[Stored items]
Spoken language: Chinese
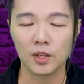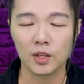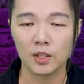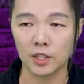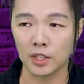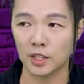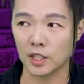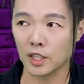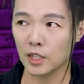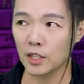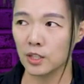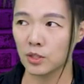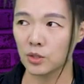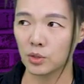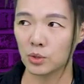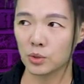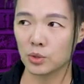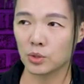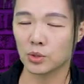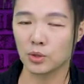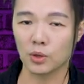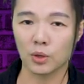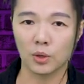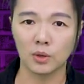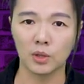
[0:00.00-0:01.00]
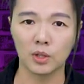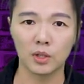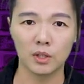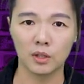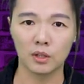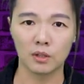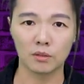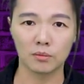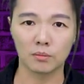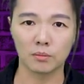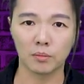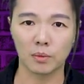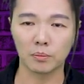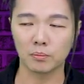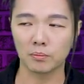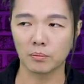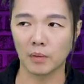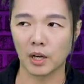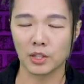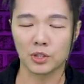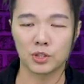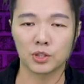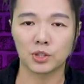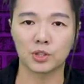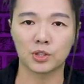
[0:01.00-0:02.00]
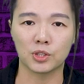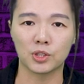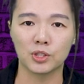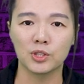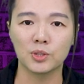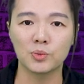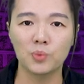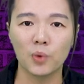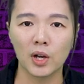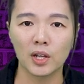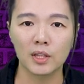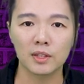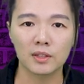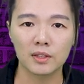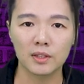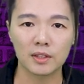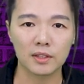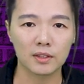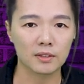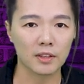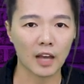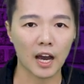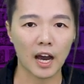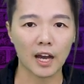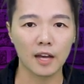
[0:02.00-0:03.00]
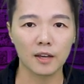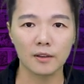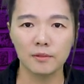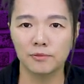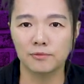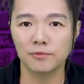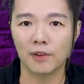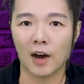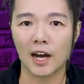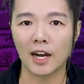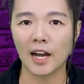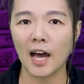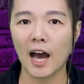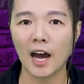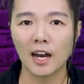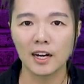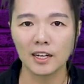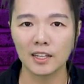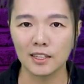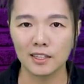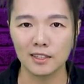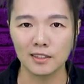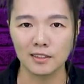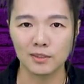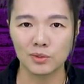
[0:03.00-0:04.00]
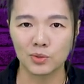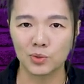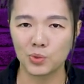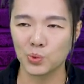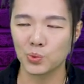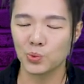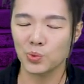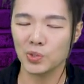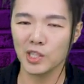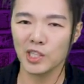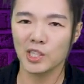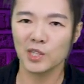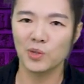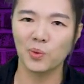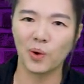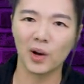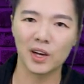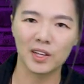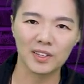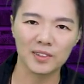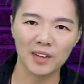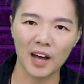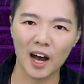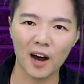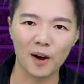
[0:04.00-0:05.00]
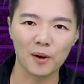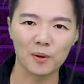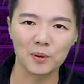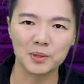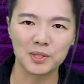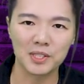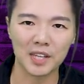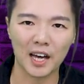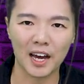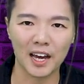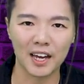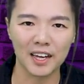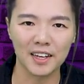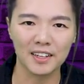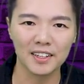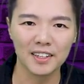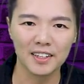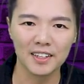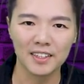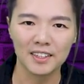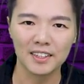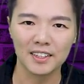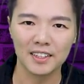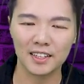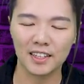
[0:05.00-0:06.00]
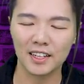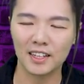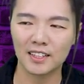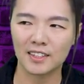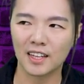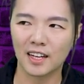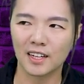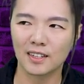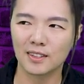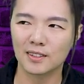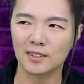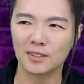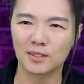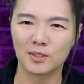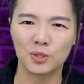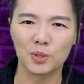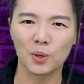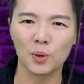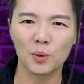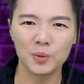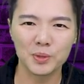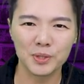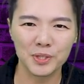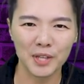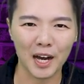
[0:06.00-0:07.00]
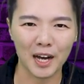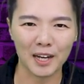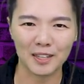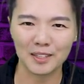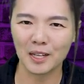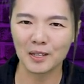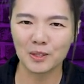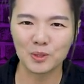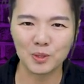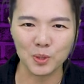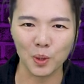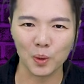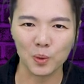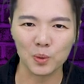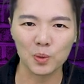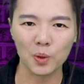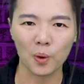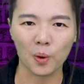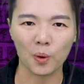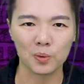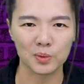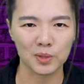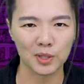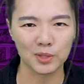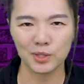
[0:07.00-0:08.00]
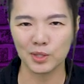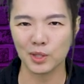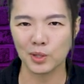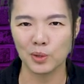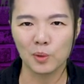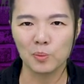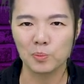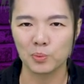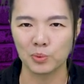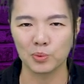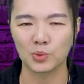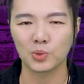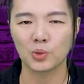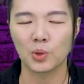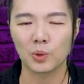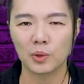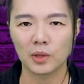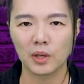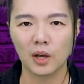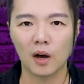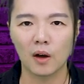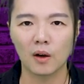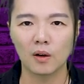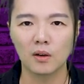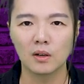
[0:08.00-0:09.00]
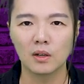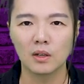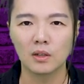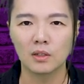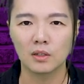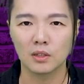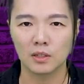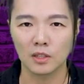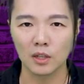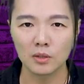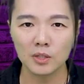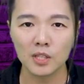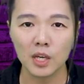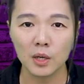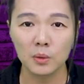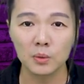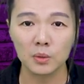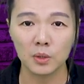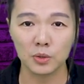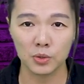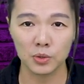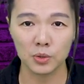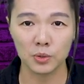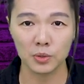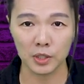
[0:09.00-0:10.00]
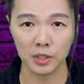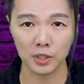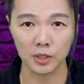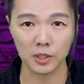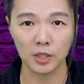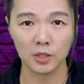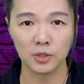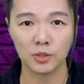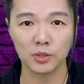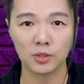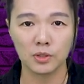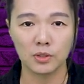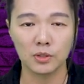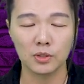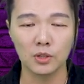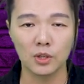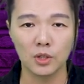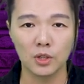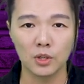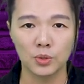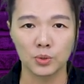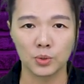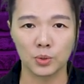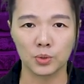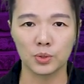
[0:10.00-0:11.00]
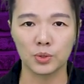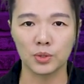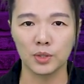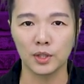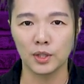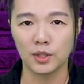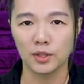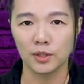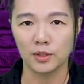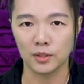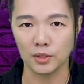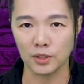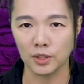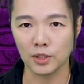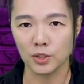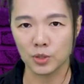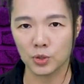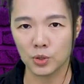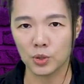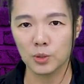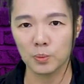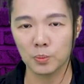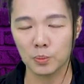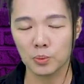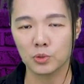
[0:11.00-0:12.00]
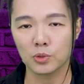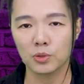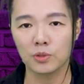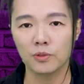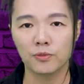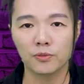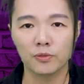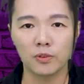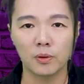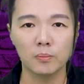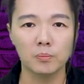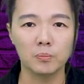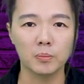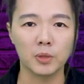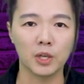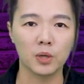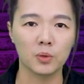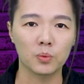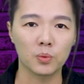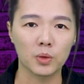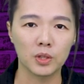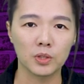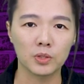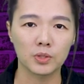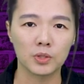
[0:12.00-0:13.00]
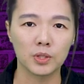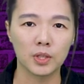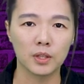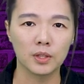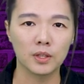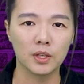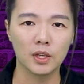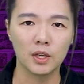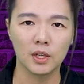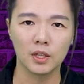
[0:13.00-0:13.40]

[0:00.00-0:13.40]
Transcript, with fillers: 你可以就是有呃买买十万。开法拉利，住亿万豪宅，你可以当州长，当总统，但这些都不重要。你要在乎的只有一件事，就是你是不是分别为圣，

### TASK PROMPT
If an entry contains a picture, leave it out and repeat the rest exactly.

### TASK OUTPUT
Spoken language: Chinese
[0:00.00-0:01.00]
[0:01.00-0:02.00]
[0:02.00-0:03.00]
[0:03.00-0:04.00]
[0:04.00-0:05.00]
[0:05.00-0:06.00]
[0:06.00-0:07.00]
[0:07.00-0:08.00]
[0:08.00-0:09.00]
[0:09.00-0:10.00]
[0:10.00-0:11.00]
[0:11.00-0:12.00]
[0:12.00-0:13.00]
[0:13.00-0:13.40]

[0:00.00-0:13.40]
Transcript, with fillers: 你可以就是有呃买买十万。开法拉利，住亿万豪宅，你可以当州长，当总统，但这些都不重要。你要在乎的只有一件事，就是你是不是分别为圣，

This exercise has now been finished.